* **Task goal**
Across the entries that follow, count each line holding "frames" and state the total alone.

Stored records
□ □ □

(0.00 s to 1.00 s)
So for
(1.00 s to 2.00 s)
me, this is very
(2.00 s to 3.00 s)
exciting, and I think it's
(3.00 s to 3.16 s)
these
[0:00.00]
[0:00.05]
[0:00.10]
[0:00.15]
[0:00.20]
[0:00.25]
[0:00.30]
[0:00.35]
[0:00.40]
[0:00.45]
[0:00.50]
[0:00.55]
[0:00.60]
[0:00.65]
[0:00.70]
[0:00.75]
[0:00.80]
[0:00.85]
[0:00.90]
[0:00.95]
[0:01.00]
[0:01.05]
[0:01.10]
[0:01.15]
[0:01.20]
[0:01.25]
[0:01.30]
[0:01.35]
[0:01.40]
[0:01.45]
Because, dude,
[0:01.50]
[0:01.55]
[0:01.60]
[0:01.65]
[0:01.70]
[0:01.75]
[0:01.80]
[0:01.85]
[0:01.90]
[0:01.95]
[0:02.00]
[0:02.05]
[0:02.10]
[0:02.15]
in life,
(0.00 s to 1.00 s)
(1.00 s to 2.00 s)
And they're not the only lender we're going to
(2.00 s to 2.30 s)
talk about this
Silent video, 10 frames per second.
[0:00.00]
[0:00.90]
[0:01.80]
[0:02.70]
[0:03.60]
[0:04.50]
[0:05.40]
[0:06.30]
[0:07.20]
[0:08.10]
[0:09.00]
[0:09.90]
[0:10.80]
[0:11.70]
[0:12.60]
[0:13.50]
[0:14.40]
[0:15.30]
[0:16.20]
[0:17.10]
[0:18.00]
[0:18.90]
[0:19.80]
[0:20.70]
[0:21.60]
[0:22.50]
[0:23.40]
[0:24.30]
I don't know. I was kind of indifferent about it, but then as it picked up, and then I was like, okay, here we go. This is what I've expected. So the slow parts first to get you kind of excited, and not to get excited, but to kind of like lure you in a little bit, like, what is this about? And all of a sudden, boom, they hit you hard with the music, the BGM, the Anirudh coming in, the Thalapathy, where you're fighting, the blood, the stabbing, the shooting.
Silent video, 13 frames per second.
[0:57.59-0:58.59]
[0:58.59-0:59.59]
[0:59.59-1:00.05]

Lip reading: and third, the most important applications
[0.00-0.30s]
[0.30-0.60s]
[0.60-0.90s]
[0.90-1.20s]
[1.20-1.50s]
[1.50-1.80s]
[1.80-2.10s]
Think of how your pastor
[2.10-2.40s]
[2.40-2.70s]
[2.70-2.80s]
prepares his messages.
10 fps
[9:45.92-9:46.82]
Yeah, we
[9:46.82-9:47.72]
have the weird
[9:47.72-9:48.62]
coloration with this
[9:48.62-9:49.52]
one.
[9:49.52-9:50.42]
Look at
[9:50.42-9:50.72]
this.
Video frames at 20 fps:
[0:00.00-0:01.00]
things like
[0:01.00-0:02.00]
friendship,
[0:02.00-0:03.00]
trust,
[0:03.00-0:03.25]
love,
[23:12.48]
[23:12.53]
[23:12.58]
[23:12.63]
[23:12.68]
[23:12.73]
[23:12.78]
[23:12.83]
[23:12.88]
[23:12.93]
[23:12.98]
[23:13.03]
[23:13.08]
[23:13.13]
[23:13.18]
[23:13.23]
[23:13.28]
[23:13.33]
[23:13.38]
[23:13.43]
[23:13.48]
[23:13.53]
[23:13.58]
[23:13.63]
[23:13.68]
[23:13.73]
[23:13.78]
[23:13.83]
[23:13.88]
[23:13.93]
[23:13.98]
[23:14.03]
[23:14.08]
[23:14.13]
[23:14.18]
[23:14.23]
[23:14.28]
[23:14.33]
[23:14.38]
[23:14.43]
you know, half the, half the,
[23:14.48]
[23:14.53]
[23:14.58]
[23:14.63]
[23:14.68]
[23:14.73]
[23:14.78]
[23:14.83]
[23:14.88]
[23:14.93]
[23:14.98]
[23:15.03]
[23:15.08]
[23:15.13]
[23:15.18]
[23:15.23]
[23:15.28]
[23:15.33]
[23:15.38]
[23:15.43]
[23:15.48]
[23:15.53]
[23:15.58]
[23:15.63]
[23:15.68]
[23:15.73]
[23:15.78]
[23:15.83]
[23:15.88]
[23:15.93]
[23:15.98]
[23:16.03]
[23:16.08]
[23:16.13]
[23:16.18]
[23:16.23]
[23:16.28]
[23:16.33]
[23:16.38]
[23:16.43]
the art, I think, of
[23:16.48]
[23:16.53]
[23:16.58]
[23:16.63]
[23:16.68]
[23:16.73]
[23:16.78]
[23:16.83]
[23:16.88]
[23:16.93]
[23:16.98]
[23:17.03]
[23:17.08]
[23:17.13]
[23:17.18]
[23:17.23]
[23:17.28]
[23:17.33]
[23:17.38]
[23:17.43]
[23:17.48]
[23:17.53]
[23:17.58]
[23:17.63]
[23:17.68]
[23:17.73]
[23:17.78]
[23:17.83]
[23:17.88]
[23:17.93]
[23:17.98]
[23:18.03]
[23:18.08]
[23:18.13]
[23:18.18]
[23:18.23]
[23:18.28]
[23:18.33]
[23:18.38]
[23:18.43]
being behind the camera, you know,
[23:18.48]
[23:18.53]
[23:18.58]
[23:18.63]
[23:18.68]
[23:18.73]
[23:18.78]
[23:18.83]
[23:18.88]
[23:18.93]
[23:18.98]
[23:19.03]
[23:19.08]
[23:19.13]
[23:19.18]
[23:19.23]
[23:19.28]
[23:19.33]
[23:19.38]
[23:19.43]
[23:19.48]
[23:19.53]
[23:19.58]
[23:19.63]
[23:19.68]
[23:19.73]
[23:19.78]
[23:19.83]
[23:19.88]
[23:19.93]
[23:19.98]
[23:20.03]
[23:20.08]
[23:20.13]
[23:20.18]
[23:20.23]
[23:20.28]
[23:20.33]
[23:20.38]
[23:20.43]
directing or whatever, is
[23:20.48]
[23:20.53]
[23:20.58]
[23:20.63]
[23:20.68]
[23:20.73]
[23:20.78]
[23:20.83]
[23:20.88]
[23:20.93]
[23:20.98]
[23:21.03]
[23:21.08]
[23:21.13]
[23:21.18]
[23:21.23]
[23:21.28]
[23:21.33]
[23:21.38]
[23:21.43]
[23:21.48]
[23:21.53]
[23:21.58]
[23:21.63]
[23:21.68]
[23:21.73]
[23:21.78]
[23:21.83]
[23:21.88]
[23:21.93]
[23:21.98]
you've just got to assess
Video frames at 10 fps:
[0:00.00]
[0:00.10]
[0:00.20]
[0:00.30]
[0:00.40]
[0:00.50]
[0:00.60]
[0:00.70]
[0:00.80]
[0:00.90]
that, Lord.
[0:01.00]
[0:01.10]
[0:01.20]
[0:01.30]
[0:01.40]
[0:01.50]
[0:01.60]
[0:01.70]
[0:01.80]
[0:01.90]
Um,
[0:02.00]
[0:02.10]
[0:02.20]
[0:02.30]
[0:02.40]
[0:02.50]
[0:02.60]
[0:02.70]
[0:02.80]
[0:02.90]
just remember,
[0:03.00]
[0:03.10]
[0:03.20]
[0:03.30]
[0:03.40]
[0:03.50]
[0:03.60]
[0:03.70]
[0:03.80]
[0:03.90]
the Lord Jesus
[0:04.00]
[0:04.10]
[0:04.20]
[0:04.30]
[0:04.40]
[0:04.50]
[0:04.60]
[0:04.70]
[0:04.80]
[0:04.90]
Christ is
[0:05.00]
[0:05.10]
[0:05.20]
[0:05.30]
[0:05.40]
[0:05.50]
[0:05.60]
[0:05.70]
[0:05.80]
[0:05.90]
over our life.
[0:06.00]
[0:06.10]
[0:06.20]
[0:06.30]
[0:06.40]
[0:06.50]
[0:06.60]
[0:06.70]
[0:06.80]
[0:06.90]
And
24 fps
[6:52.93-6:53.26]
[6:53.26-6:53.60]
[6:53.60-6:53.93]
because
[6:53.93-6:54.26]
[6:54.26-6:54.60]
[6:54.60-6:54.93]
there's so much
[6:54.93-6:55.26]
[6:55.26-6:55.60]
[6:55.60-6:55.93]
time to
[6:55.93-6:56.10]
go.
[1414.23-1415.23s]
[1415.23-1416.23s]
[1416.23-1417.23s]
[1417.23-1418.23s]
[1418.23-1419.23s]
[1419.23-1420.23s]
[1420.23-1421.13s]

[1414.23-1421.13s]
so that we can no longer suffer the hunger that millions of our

□ □ □

* **Answer space**
4